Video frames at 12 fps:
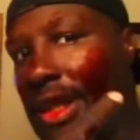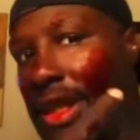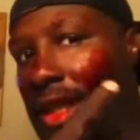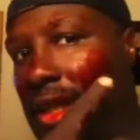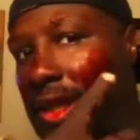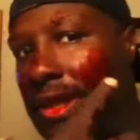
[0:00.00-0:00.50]

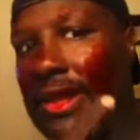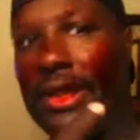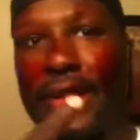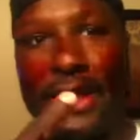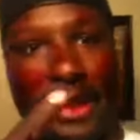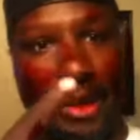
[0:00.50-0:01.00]
here,
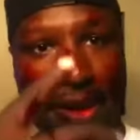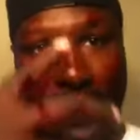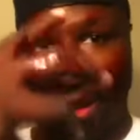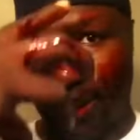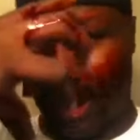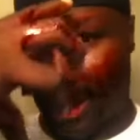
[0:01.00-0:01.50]

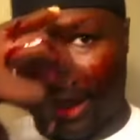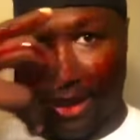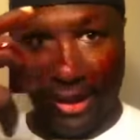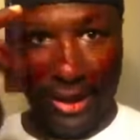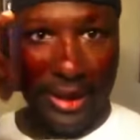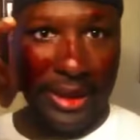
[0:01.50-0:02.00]

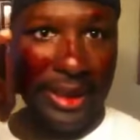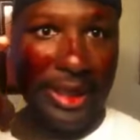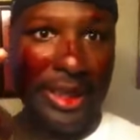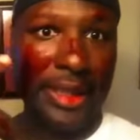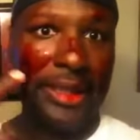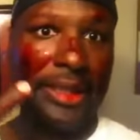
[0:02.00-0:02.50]
here, and
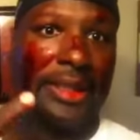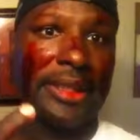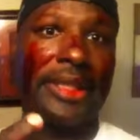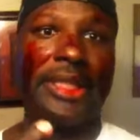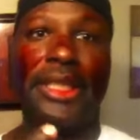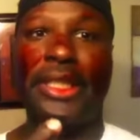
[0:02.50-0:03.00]
here,
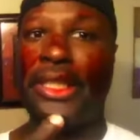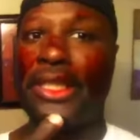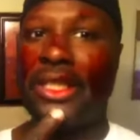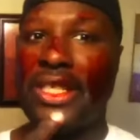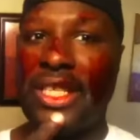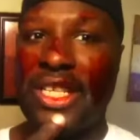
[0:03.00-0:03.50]
and here,
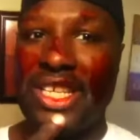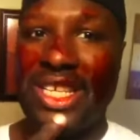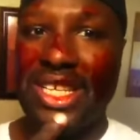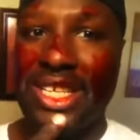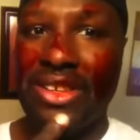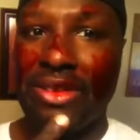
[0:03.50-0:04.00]

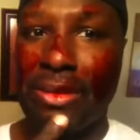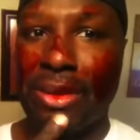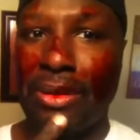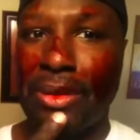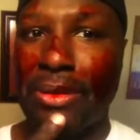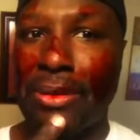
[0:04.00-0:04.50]
near
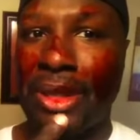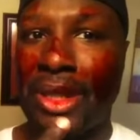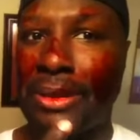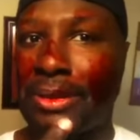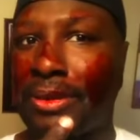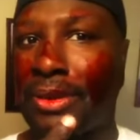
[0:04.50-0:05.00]
my
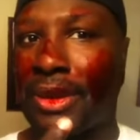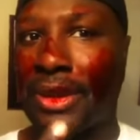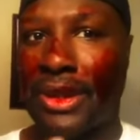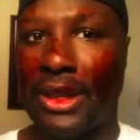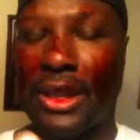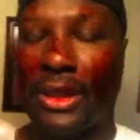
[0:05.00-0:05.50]
lips, as you can
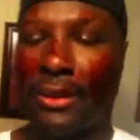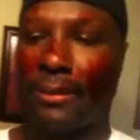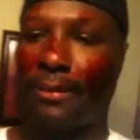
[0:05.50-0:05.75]
see.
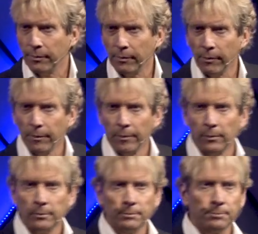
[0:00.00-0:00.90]

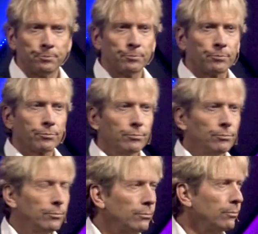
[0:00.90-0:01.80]

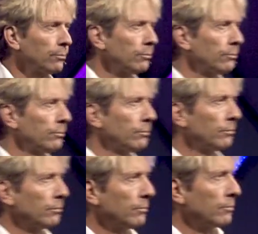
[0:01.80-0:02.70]

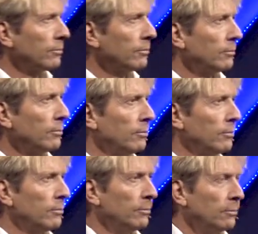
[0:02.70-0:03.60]

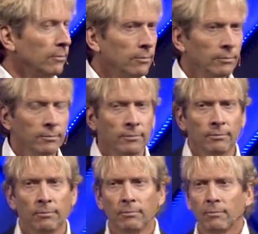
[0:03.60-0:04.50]

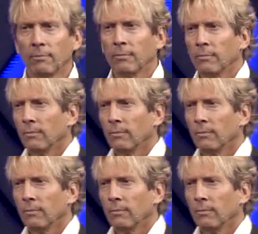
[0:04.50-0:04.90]
[no speech]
■ ■ ■ ■ ■ ■ ■
• THE PROBLEM:
Every line above is to be repeated exactly, but no picture is to appear in the copy.

• WRITTEN RESPONSE:
Video frames at 12 fps:
[0:00.00-0:00.50]

[0:00.50-0:01.00]
here,
[0:01.00-0:01.50]

[0:01.50-0:02.00]

[0:02.00-0:02.50]
here, and
[0:02.50-0:03.00]
here,
[0:03.00-0:03.50]
and here,
[0:03.50-0:04.00]

[0:04.00-0:04.50]
near
[0:04.50-0:05.00]
my
[0:05.00-0:05.50]
lips, as you can
[0:05.50-0:05.75]
see.
[0:00.00-0:00.90]

[0:00.90-0:01.80]

[0:01.80-0:02.70]

[0:02.70-0:03.60]

[0:03.60-0:04.50]

[0:04.50-0:04.90]
[no speech]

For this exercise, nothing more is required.